Today’s best websites are robust and responsive environments that empower end-users to fulfill their needs easier and more quickly than ever before. Nonprofit publications can harness the power of content management systems (CMSs) to get their content online and in the hands of interested readers worldwide. By using an open source framework like Drupal for nonprofit publications there are no licensing fees to pay, which makes developing new features and functionality easier for NPOs. What's more, open source CMSs can empower your nonprofit publication’s website and your organization to do more with less.
If you have a hard coded website, you probably struggle with making timely updates and must rely on others to do so. Publications in particular need a CMS because new content regularly gets published and old content routinely gets edited or moved, which means a reliable connection between the website’s server and its database(s) must be functioning. By allowing a CMS to handle this integration publications are able to dependably upload and edit new content on the fly without disrupting key website functions and designs. A CMS also enables non-technical persons to perform website functions through its GUI which means nonprofit publications can select from a larger pool of candidates when adding to their staff.
Nonprofit publications also need to create and foster a sense of community within their website. Online publishers often cultivate this sense of community by requiring anonymous visitors to create an account in order to access their content. Requiring user registration affords the publisher more information about their readership and allows them the opportunity to contact an individual directly via email or other provided contact information. A hard coded website can get the job done, but it's inflexible. CMSs like Drupal or WordPress allow you to leverage the community who supports that platform's expertise to adapt to the changing needs of your audience and, more often than not, other tecnologies.

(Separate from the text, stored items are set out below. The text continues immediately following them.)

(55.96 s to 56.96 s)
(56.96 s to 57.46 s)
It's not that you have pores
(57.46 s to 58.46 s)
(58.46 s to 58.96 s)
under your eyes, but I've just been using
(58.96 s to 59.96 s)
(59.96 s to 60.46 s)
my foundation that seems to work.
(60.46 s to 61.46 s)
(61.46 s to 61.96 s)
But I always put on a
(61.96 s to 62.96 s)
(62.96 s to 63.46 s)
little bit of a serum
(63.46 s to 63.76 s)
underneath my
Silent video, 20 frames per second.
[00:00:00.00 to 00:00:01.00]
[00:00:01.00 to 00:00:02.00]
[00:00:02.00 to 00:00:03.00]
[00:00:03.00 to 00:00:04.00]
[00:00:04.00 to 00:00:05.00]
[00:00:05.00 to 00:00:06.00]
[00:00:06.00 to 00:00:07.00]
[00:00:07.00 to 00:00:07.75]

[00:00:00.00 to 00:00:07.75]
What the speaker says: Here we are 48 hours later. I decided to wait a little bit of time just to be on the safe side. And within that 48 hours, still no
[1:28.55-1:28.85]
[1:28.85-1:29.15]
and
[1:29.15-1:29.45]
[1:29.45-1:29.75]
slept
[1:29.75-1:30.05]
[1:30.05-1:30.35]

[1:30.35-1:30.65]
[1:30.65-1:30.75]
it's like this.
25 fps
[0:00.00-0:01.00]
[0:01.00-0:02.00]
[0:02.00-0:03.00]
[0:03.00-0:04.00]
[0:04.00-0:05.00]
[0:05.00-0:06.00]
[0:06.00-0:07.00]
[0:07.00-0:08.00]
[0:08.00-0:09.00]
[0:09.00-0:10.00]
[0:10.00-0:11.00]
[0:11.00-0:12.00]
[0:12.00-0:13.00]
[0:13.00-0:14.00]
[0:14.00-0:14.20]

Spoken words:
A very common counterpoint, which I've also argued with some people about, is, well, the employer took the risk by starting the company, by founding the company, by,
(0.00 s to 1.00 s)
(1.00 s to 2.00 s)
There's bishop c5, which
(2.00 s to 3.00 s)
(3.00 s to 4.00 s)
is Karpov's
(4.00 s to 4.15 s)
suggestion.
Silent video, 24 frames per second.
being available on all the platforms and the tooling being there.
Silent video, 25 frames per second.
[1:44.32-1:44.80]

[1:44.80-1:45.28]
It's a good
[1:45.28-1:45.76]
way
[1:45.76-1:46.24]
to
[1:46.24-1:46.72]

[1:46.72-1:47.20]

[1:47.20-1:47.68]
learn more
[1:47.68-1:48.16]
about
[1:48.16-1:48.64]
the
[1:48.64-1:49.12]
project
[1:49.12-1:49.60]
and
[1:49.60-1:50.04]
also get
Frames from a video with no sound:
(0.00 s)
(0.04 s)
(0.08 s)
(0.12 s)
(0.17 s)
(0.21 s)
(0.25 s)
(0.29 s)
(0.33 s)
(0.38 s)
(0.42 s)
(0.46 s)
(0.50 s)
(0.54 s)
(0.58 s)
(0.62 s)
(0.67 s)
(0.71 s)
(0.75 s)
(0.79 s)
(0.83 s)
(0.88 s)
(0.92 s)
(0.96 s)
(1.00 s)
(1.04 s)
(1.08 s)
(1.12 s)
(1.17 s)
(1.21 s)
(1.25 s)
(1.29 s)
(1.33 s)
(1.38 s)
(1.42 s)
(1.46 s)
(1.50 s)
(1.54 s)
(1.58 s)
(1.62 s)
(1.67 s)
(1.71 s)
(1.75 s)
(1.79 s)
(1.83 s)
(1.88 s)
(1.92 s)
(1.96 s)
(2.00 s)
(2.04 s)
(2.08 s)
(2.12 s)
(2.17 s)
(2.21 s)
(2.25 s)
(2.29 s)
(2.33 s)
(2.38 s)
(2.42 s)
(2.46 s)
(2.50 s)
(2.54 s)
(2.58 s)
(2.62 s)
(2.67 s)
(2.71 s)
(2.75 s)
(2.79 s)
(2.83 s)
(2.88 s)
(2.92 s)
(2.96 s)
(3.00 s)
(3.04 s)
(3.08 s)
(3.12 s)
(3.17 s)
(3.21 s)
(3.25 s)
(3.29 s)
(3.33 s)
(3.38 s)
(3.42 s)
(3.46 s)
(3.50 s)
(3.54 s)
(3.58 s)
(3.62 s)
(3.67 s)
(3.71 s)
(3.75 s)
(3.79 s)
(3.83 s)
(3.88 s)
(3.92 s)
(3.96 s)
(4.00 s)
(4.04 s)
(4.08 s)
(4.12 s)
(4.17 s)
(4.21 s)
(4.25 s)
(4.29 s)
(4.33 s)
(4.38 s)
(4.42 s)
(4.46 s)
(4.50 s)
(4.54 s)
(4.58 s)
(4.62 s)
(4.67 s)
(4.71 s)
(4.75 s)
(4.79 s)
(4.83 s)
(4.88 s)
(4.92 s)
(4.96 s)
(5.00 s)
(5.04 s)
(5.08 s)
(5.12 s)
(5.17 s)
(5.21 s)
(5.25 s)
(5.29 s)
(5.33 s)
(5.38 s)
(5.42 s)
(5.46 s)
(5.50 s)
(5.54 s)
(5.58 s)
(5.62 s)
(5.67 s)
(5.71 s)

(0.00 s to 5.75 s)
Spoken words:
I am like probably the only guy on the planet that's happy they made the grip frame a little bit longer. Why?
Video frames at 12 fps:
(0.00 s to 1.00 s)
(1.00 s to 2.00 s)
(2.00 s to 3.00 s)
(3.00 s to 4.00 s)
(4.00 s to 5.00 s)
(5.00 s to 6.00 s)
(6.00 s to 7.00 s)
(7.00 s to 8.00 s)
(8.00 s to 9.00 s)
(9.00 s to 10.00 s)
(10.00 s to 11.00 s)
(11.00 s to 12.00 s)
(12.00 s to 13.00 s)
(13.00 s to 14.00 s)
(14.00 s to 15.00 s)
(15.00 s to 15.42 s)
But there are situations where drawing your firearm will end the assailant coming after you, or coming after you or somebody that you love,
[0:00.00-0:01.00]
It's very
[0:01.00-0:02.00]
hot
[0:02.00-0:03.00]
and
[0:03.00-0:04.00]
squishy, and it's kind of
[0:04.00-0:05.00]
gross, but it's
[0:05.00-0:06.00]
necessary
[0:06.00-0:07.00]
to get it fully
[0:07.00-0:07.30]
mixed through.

Most importantly, CMSs are excellent at automating many publication processes and will significantly reduce the man-hours spent importing content or editing users. Drupal, for instance, has the ability to automatically import XML documents and display them within a predetermined design and style. Print publishers can export their work from Adobe’s InDesign into XML format and allow the CMS to automatically place their content online. What used to take several days of manual content entry can now be completed during the lunch hour autonomously.
For sites with a lot of content or third-party integrations, we recommend Drupal - hands down. We have helped transition several nonprofit publications to Drupal since partnering together and all of their teams remain excited about the possibilities the CMS provides them. The United States Naval Institute empowered their website with Drupal by automating many time and labor intensive manual processes and reported saving over $50,000 a year after making the switch to Drupal.